Calls to trafficking helpline up 20% after Sir Mo Farah documentary
Calls to trafficking charity Unseen UK have risen by 20% since Sir Mo Farah revealed in a documentary that he was trafficked to the UK as a child.
The four-time Olympic champion, 39, revealed in the BBC documentary The Real Mo Farah how he was brought to Britain from Somalia illegally, having assumed the name of another child, after his father was killed in the civil war.
The charity told the BBC it had seen a 20% rise in calls and a 15% rise in overall contact since the report aired earlier this month.
Charity director Justine Carter told the broadcaster some callers had explicitly mentioned Sir Mo as a prompt for reaching out.
“It shows us that these types of high-profile stories really do have an impact with the public, and it’s resonating with those who might have spotted something concerning or might have been in a situation that’s similar to Sir Mo’s and the story that he told to the BBC,” she said.

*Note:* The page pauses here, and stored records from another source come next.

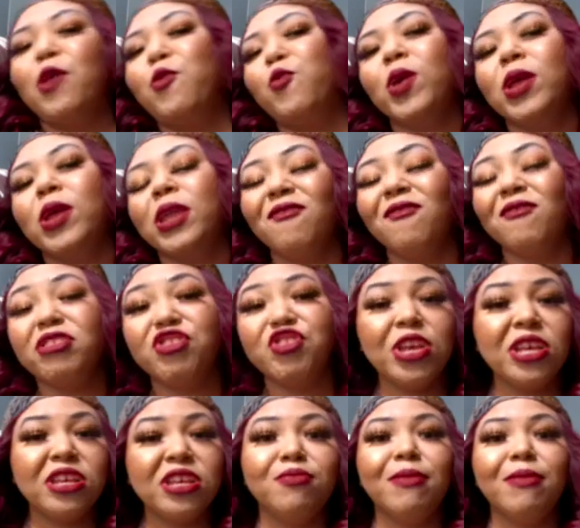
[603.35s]
wouldn't even
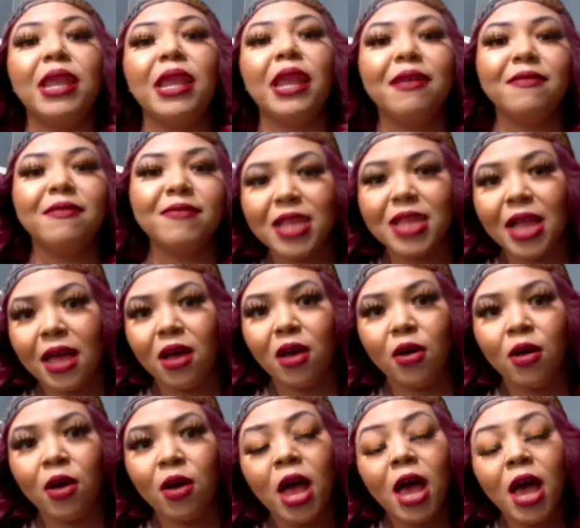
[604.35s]
change my lifestyle.
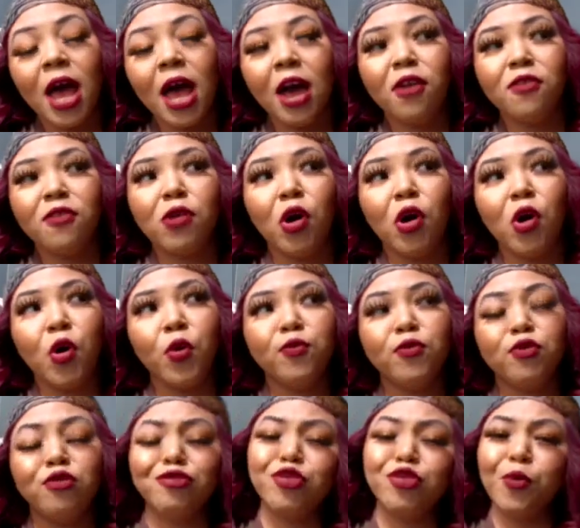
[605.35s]

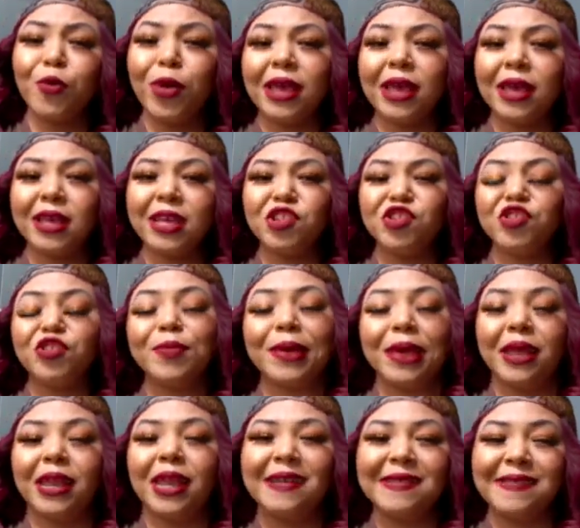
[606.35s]
Losing weight should be a
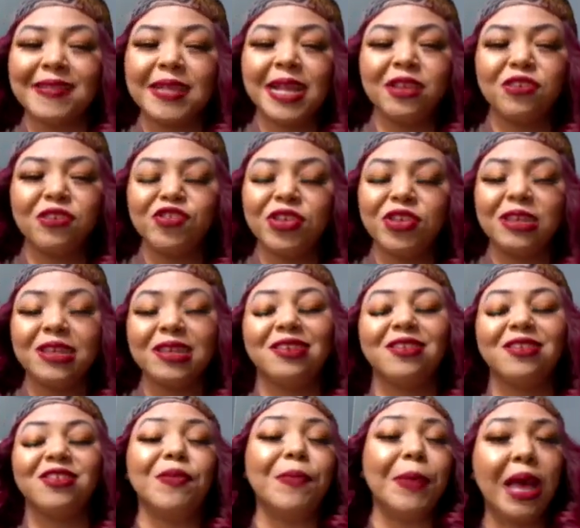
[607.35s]
lifestyle change. It
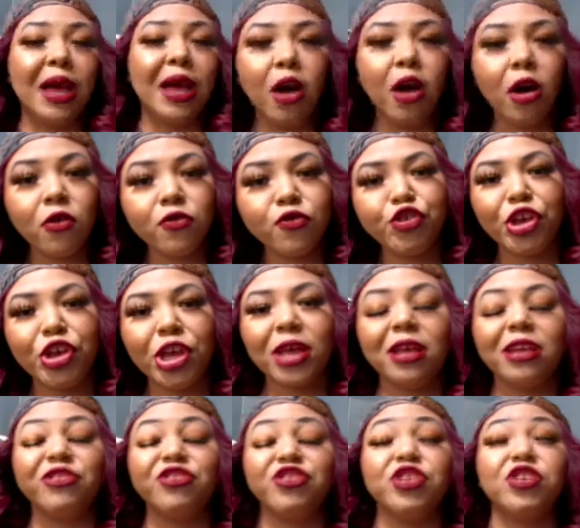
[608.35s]
should be a health
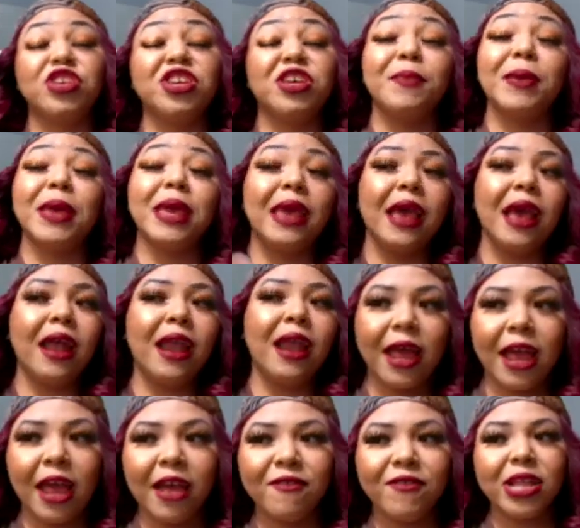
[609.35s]
change. It should be like
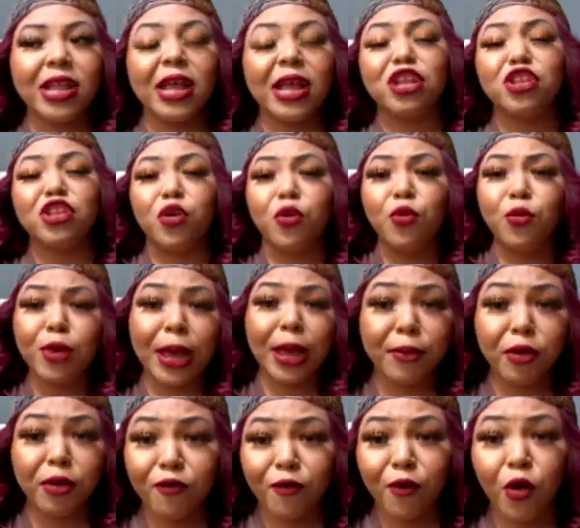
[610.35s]
everything. Don't get
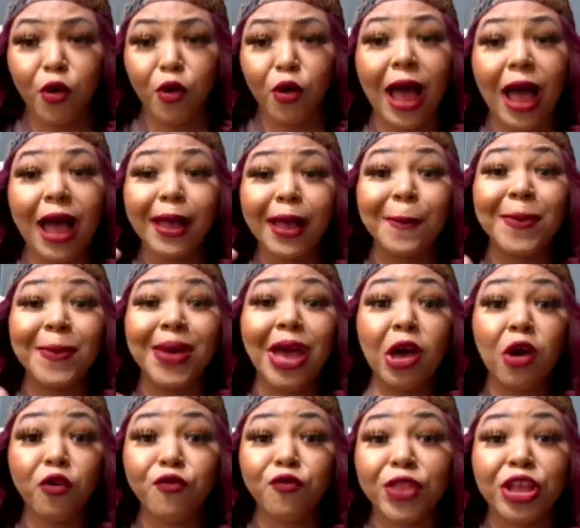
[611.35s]
me wrong. I am
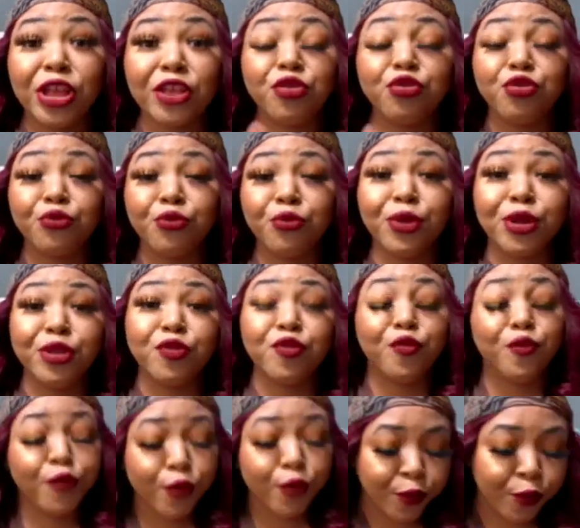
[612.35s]
healthy through and
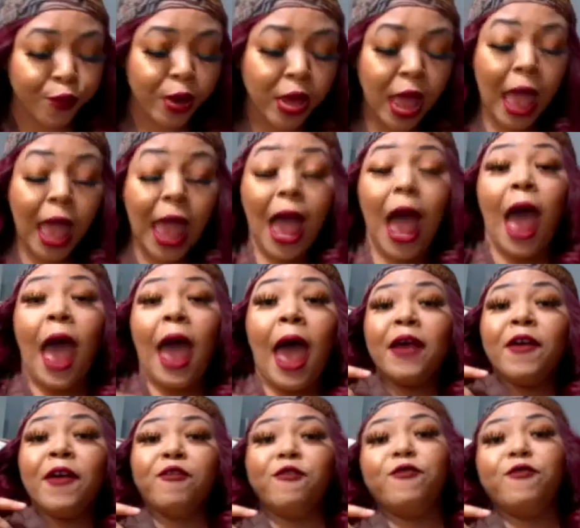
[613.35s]
through. I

“People feel very alone and isolated when they’re in that situation themselves, so knowing that somebody else has been a victim of this type of crime – and is still suffering from all of the experiences that they’ve had as a child – I think is really crucial.”

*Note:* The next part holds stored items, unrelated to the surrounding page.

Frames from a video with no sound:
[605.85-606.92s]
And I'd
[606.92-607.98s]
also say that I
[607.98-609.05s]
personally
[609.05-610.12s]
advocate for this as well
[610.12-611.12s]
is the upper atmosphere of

In the documentary, Sir Mo said he was helped to obtain UK citizenship by his school PE teacher Alan Watkinson, while still using the name Mohamed Farah.

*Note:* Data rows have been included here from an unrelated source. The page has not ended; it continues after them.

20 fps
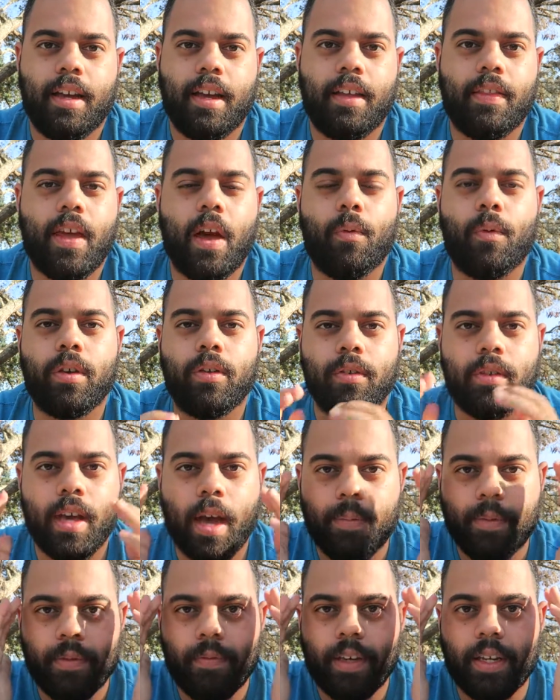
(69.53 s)
and that way you
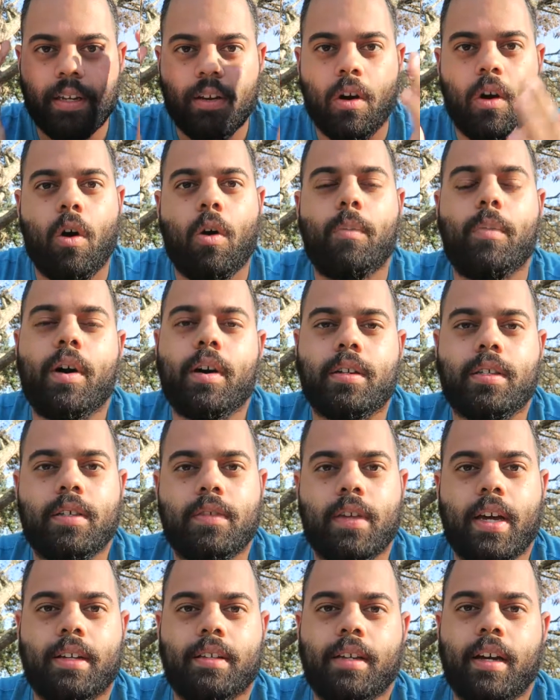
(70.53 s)
captivate all parts
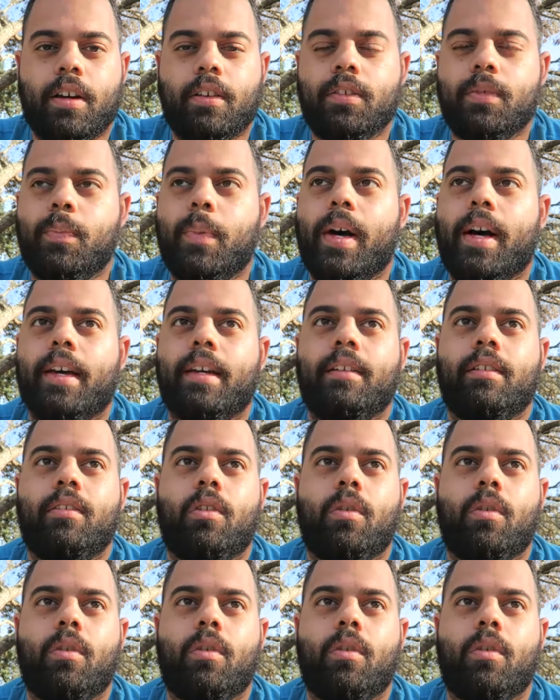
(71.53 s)
of that child's mind,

Ahead of the broadcast, Sir Mo said he created the documentary for his family.
He wrote on Instagram: “I’m so proud have represented Great Britain and to achieved what I have as a GB athlete.
“But, my proudest achievement will always be being a husband and father to my amazing family.
“I did this documentary for them, so they could understand more about the experiences that led us to becoming the family we are today.
“Not every child will have the easiest start in life, but that doesn’t mean they can’t go on to achieve their dreams.
“I hope you’ll all watch later and I can’t wait to hear what you think.”
The Metropolitan Police have launched an investigation into the trafficking claims, while the Home Office confirmed they would take no action against Sir Mo.